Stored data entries
################

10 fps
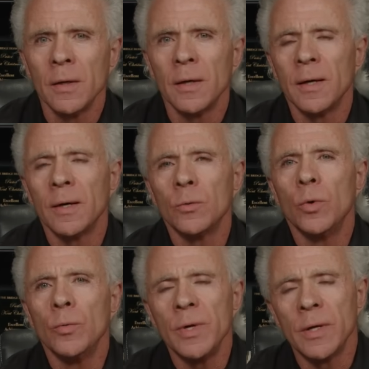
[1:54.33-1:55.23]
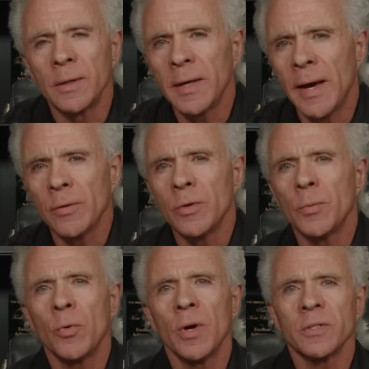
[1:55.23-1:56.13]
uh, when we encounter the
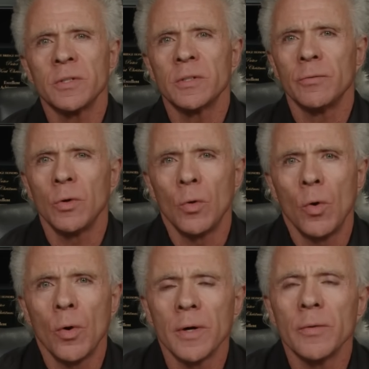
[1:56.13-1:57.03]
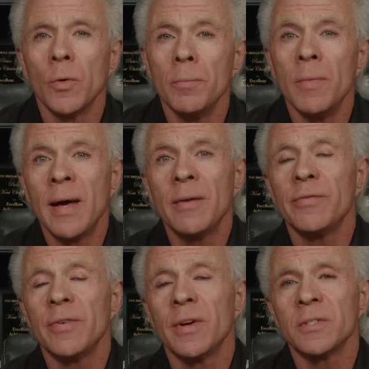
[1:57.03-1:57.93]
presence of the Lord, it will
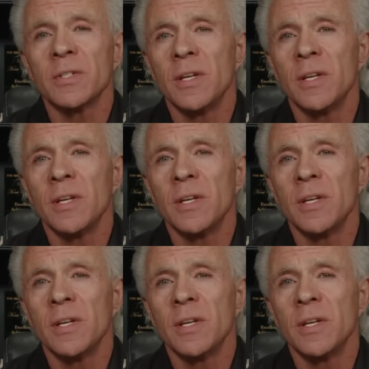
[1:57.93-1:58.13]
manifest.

################

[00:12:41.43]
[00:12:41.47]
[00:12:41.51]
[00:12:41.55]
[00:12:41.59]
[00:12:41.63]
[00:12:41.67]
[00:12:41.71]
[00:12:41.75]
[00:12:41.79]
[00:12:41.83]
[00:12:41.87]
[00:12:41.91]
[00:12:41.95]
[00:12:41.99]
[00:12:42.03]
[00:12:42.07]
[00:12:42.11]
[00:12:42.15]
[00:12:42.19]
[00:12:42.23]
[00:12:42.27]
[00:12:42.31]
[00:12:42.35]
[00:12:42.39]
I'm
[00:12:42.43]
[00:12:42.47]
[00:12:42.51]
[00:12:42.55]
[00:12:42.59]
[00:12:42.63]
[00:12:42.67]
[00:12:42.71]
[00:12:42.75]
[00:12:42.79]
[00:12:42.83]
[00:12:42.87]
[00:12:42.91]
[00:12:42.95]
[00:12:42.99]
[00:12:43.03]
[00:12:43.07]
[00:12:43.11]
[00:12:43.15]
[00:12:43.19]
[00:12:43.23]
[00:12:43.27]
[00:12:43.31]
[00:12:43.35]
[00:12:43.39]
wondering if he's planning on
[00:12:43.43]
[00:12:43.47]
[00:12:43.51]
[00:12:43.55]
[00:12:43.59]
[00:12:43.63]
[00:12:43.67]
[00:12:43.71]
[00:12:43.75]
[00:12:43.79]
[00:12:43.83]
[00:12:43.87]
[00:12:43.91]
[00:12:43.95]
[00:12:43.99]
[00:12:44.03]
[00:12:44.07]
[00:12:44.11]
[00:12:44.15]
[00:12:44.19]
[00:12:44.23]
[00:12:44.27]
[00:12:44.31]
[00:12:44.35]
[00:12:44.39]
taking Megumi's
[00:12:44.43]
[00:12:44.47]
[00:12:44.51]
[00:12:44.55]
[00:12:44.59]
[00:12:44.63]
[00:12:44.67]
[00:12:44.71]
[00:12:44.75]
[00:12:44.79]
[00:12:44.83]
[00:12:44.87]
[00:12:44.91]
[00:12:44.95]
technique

################

Task to carry out. What you return should be exactly the lines above, starting at the one with "[00:12:42.43]" and ending at the one with "[00:12:44.59]", and nothing else.

Response for this exercise.
[00:12:42.43]
[00:12:42.47]
[00:12:42.51]
[00:12:42.55]
[00:12:42.59]
[00:12:42.63]
[00:12:42.67]
[00:12:42.71]
[00:12:42.75]
[00:12:42.79]
[00:12:42.83]
[00:12:42.87]
[00:12:42.91]
[00:12:42.95]
[00:12:42.99]
[00:12:43.03]
[00:12:43.07]
[00:12:43.11]
[00:12:43.15]
[00:12:43.19]
[00:12:43.23]
[00:12:43.27]
[00:12:43.31]
[00:12:43.35]
[00:12:43.39]
wondering if he's planning on
[00:12:43.43]
[00:12:43.47]
[00:12:43.51]
[00:12:43.55]
[00:12:43.59]
[00:12:43.63]
[00:12:43.67]
[00:12:43.71]
[00:12:43.75]
[00:12:43.79]
[00:12:43.83]
[00:12:43.87]
[00:12:43.91]
[00:12:43.95]
[00:12:43.99]
[00:12:44.03]
[00:12:44.07]
[00:12:44.11]
[00:12:44.15]
[00:12:44.19]
[00:12:44.23]
[00:12:44.27]
[00:12:44.31]
[00:12:44.35]
[00:12:44.39]
taking Megumi's
[00:12:44.43]
[00:12:44.47]
[00:12:44.51]
[00:12:44.55]
[00:12:44.59]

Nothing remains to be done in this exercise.